Everything in the data gets repeated exactly, except for the pictures.
-------- Input material --------
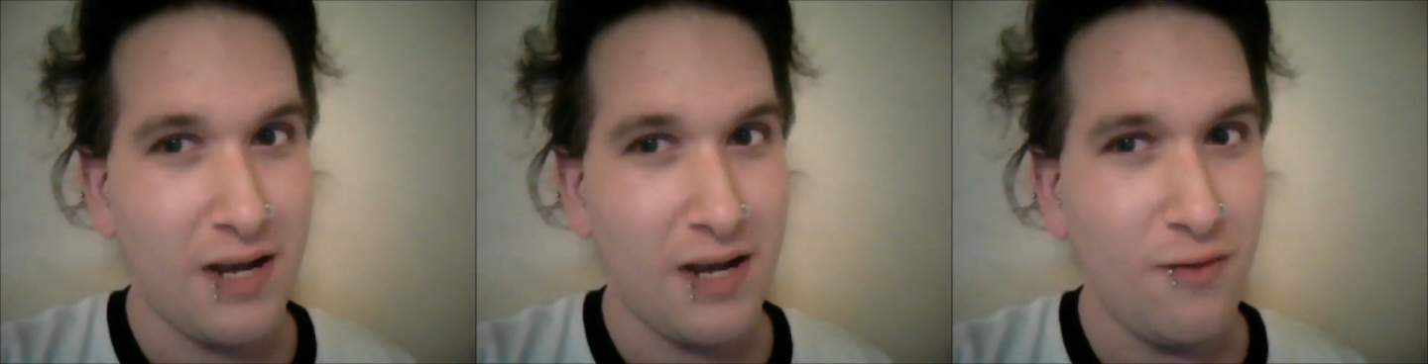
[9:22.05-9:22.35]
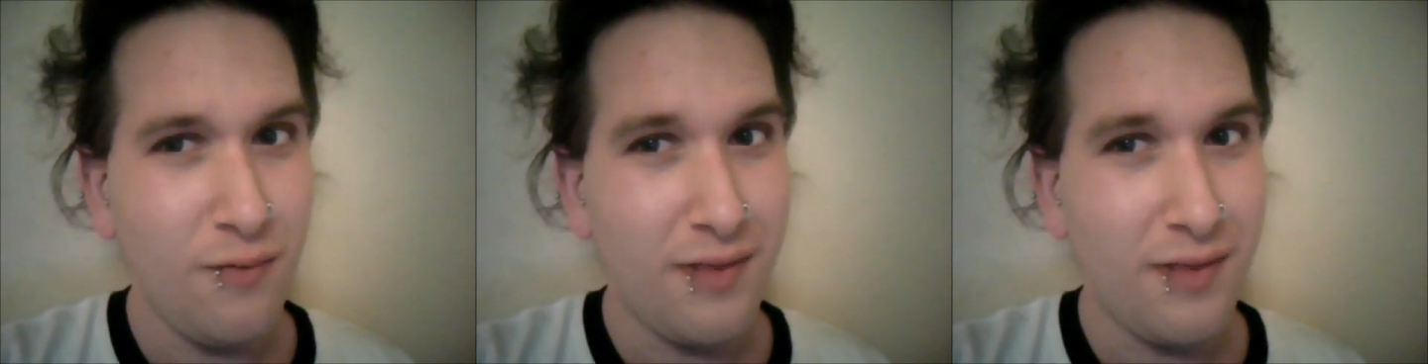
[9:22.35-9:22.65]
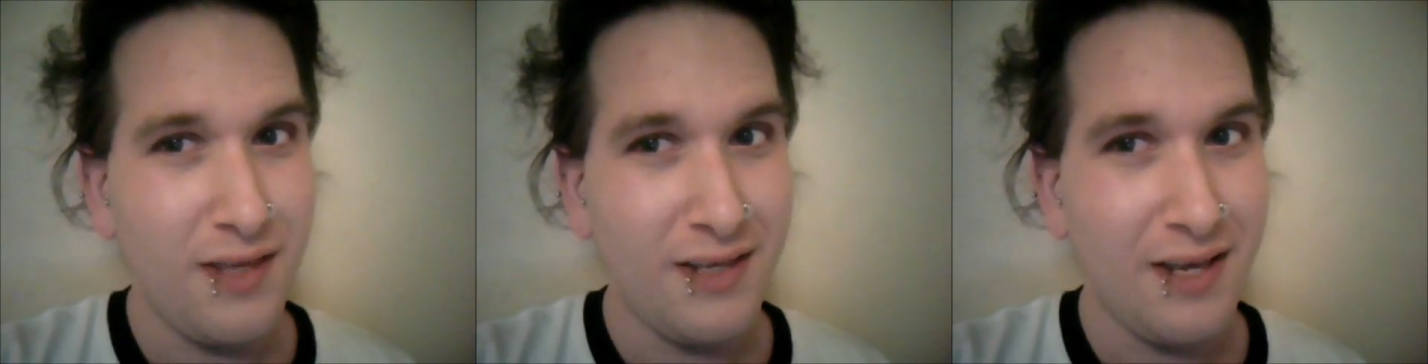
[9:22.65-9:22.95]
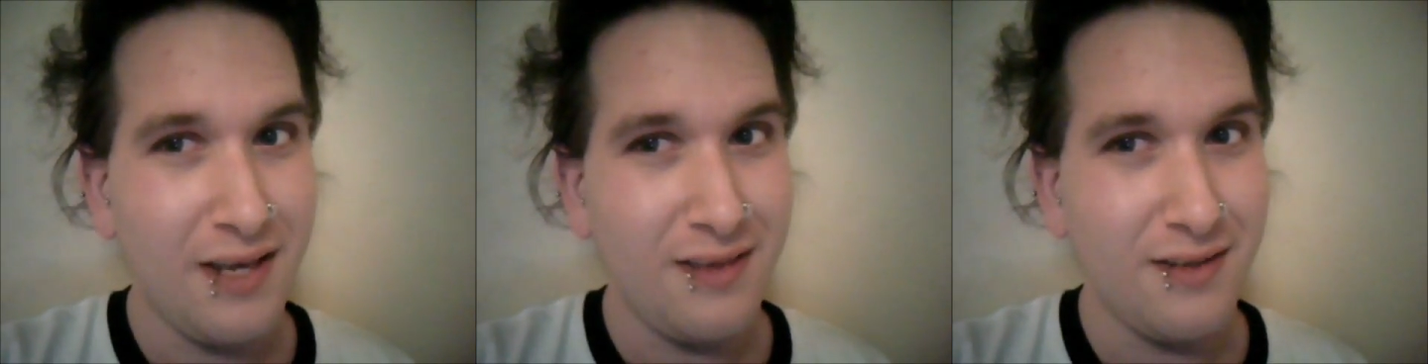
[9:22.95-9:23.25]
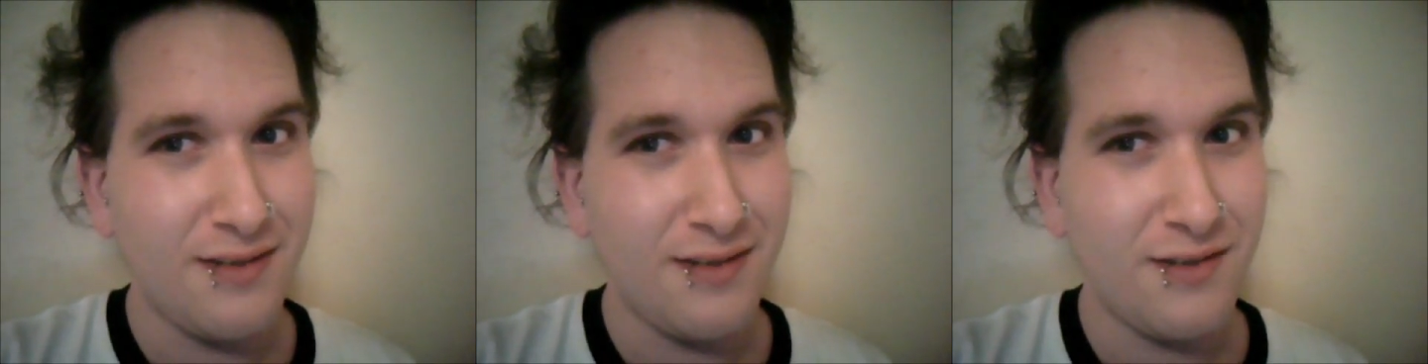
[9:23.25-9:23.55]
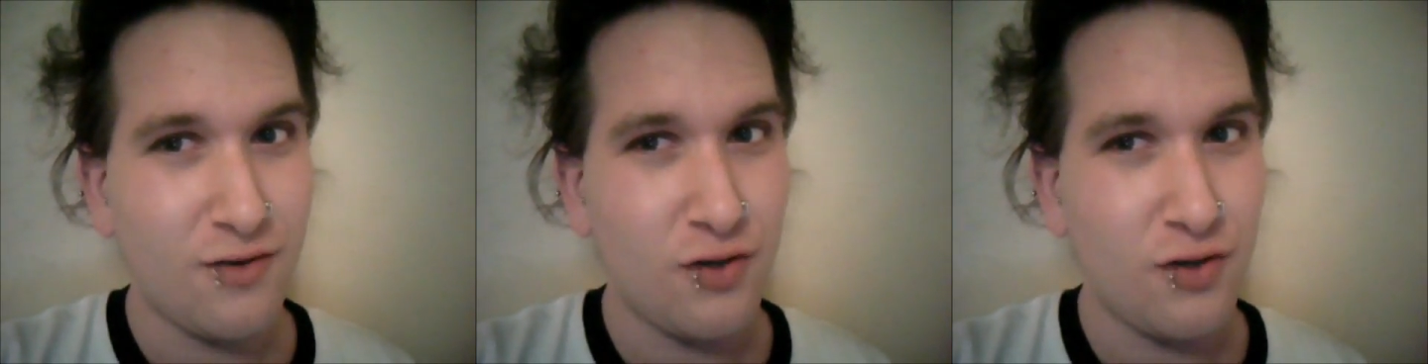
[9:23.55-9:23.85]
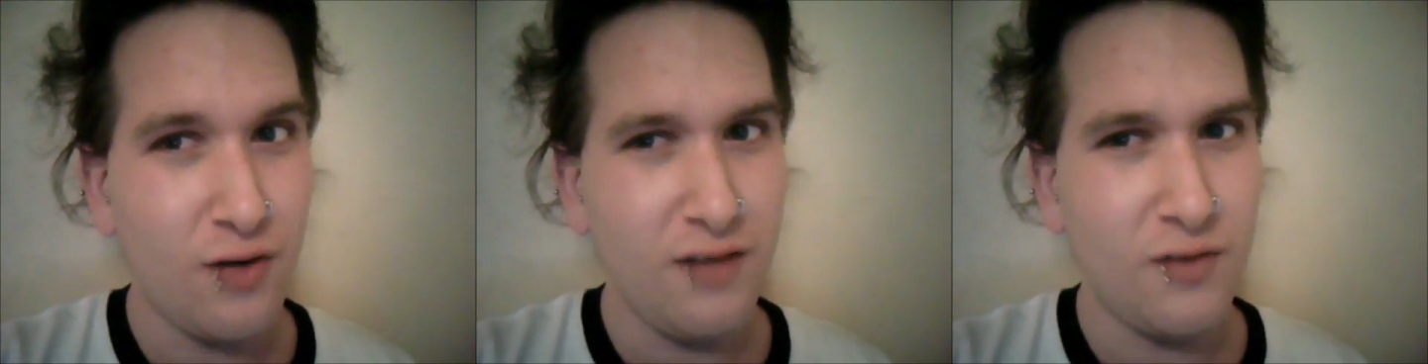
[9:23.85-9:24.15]
I don't think atheists are
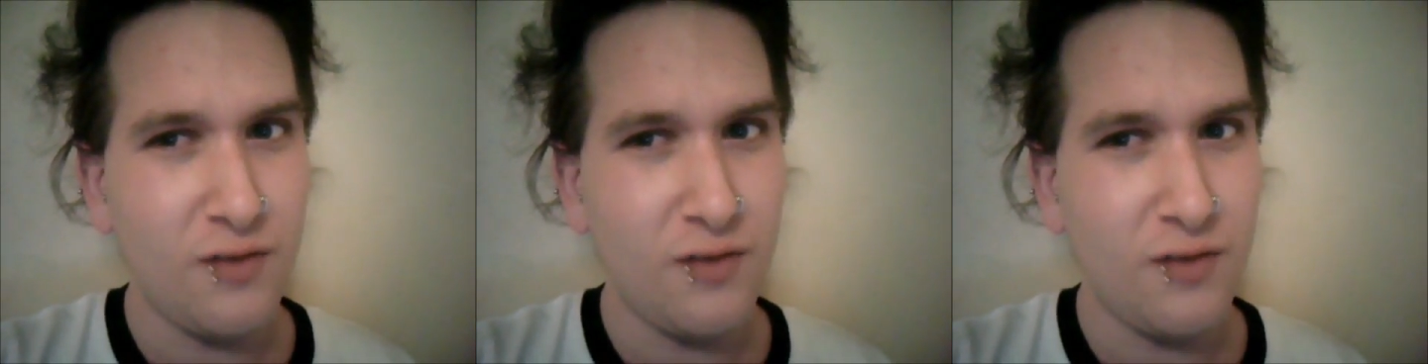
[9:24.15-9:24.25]
trying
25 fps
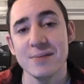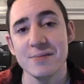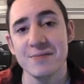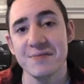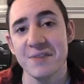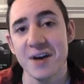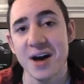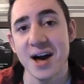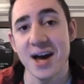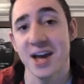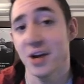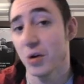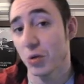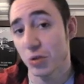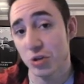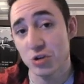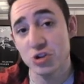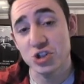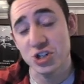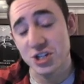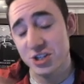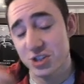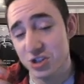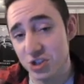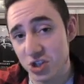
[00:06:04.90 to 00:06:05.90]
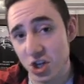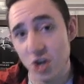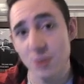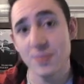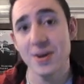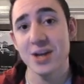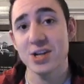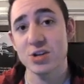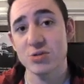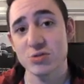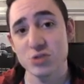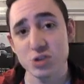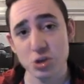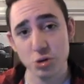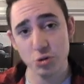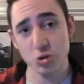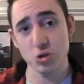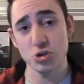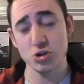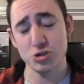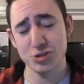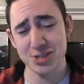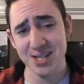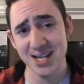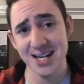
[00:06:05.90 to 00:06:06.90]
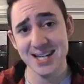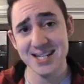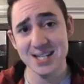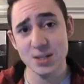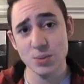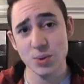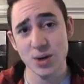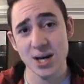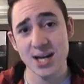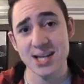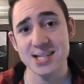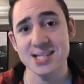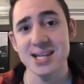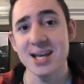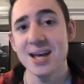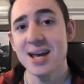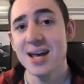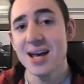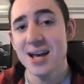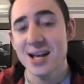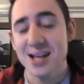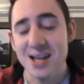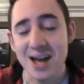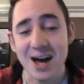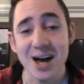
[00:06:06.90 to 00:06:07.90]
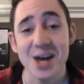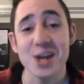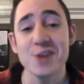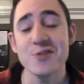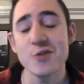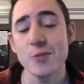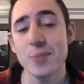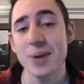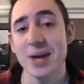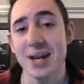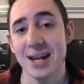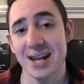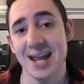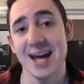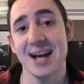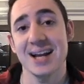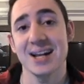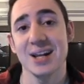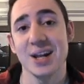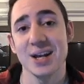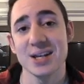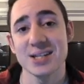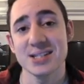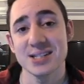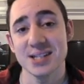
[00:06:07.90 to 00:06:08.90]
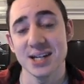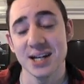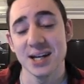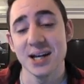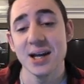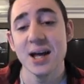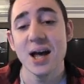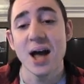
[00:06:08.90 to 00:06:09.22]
Vi, although she is so meta and so good utility-wise, kind of a bit lackluster.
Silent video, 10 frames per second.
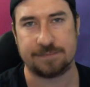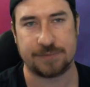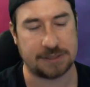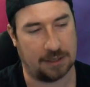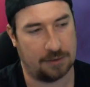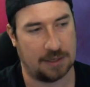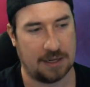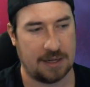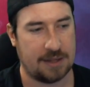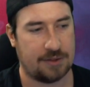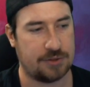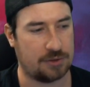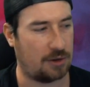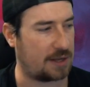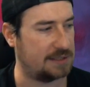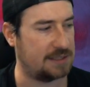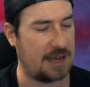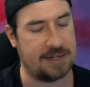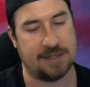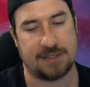So those are all kinds of
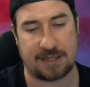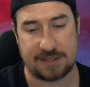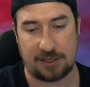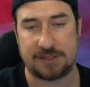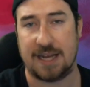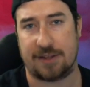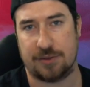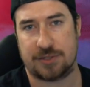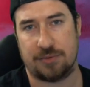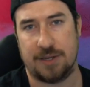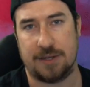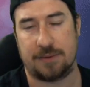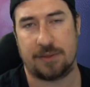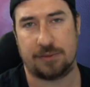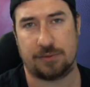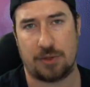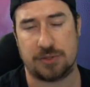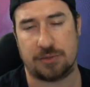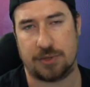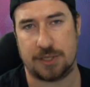ideas. Like I said, I'll tag those three
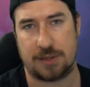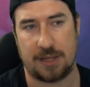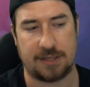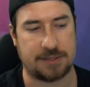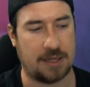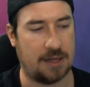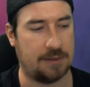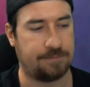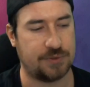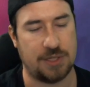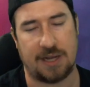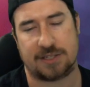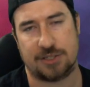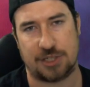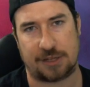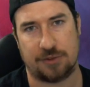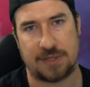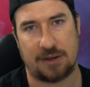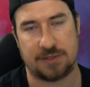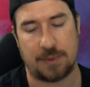things so you guys can check those
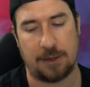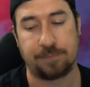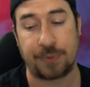out as well.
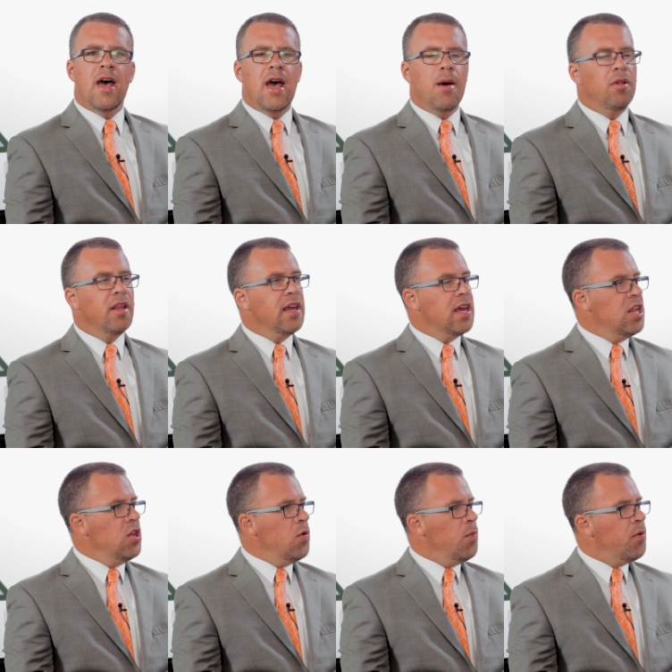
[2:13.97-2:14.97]
Emily, can
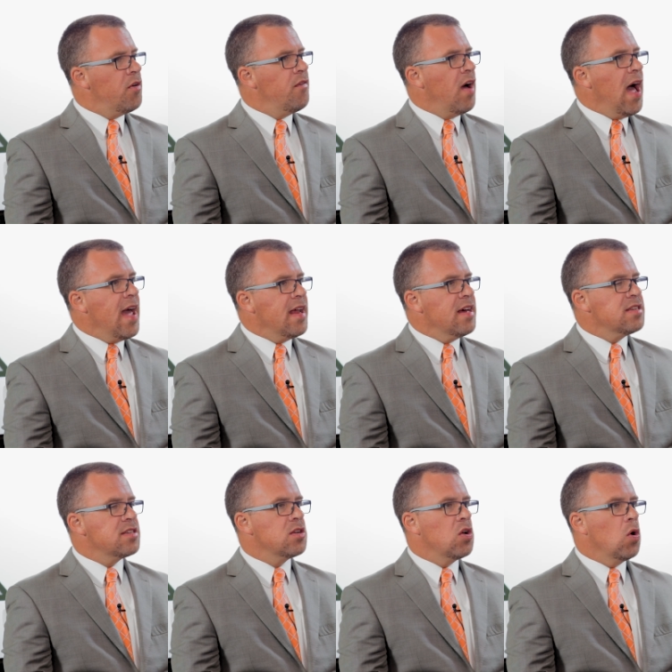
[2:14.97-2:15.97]
you provide
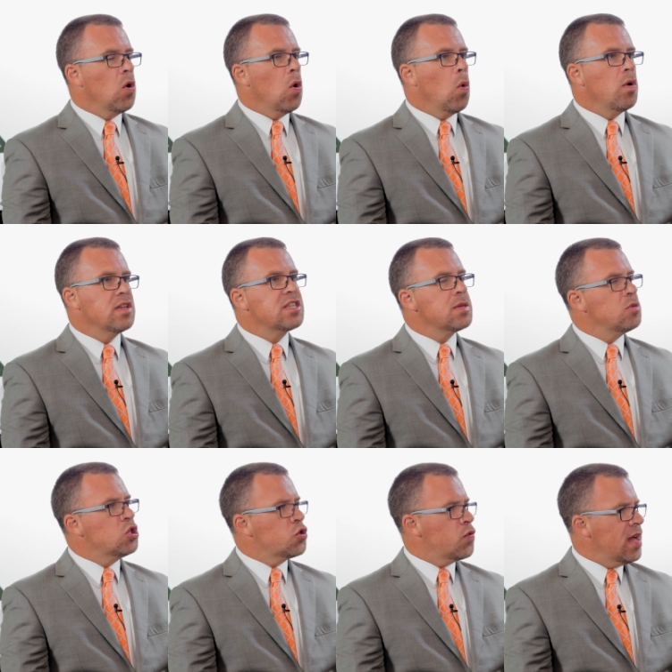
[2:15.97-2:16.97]
us with some
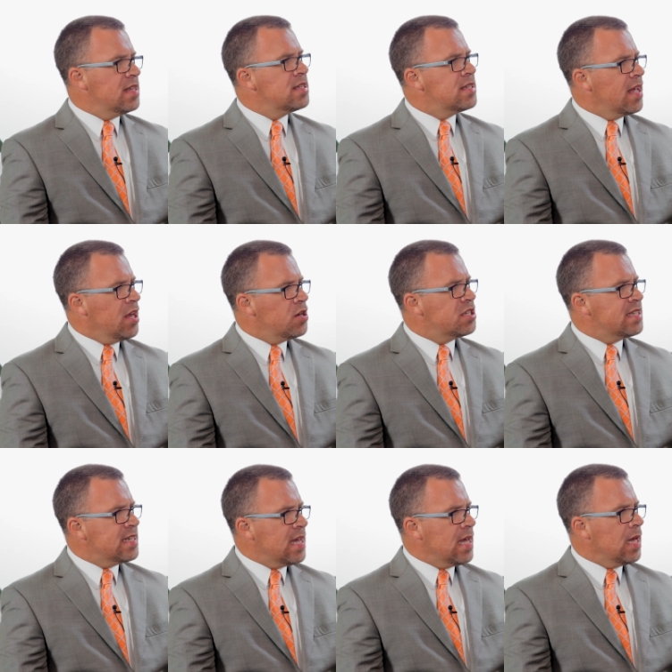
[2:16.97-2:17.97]
trends that you're
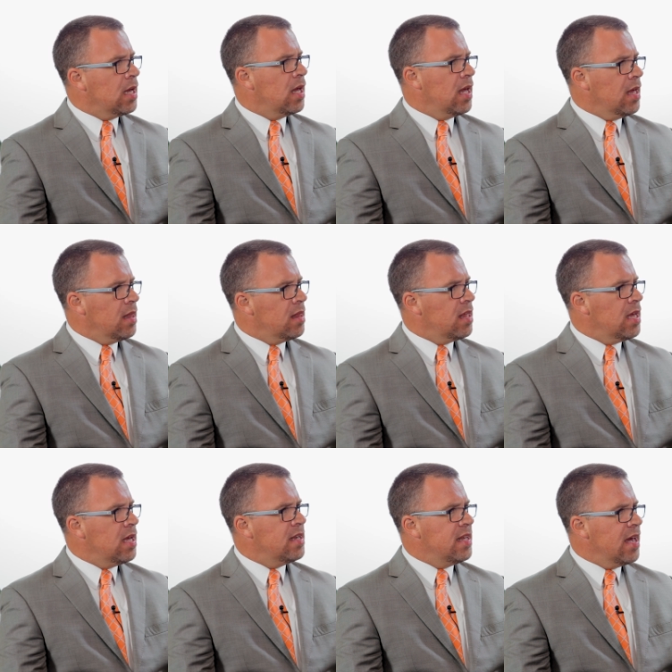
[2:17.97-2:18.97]
seeing in
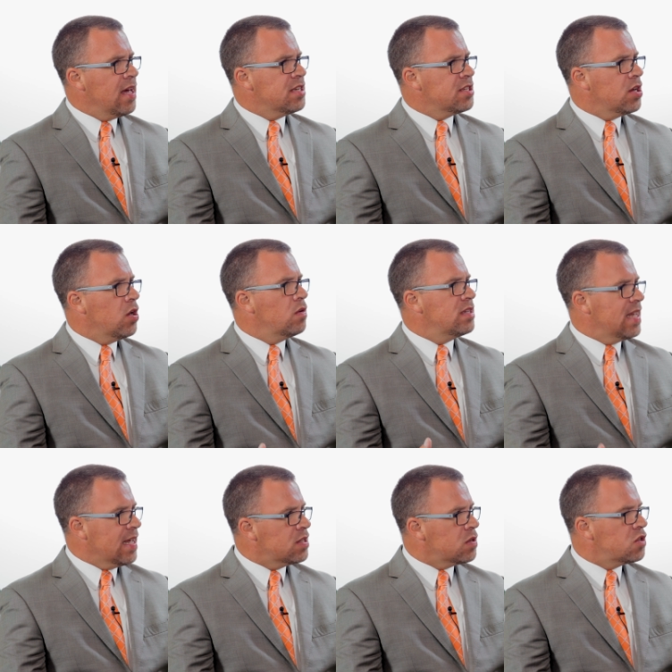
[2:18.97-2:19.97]
the DSO
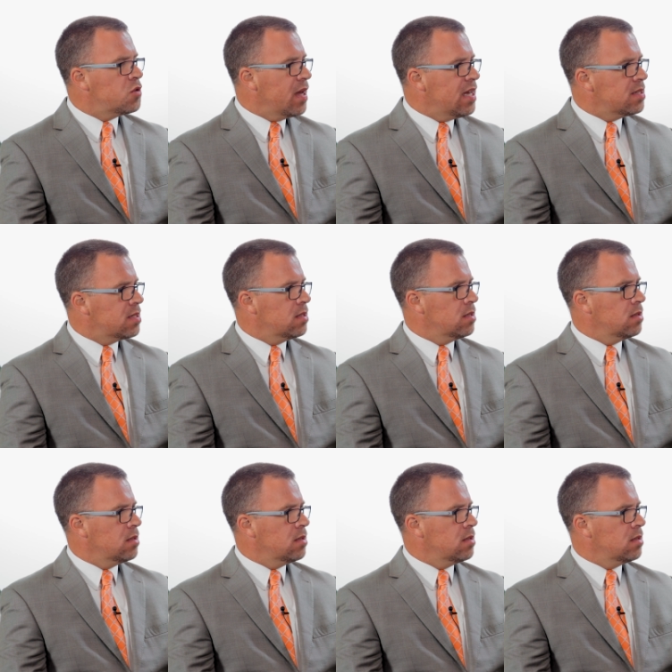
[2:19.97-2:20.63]
dental space?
--------
Task answer>
[9:22.05-9:22.35]
[9:22.35-9:22.65]
[9:22.65-9:22.95]
[9:22.95-9:23.25]
[9:23.25-9:23.55]
[9:23.55-9:23.85]
[9:23.85-9:24.15]
I don't think atheists are
[9:24.15-9:24.25]
trying
25 fps
[00:06:04.90 to 00:06:05.90]
[00:06:05.90 to 00:06:06.90]
[00:06:06.90 to 00:06:07.90]
[00:06:07.90 to 00:06:08.90]
[00:06:08.90 to 00:06:09.22]
Vi, although she is so meta and so good utility-wise, kind of a bit lackluster.
Silent video, 10 frames per second.
So those are all kinds of
ideas. Like I said, I'll tag those three
things so you guys can check those
out as well.
[2:13.97-2:14.97]
Emily, can
[2:14.97-2:15.97]
you provide
[2:15.97-2:16.97]
us with some
[2:16.97-2:17.97]
trends that you're
[2:17.97-2:18.97]
seeing in
[2:18.97-2:19.97]
the DSO
[2:19.97-2:20.63]
dental space?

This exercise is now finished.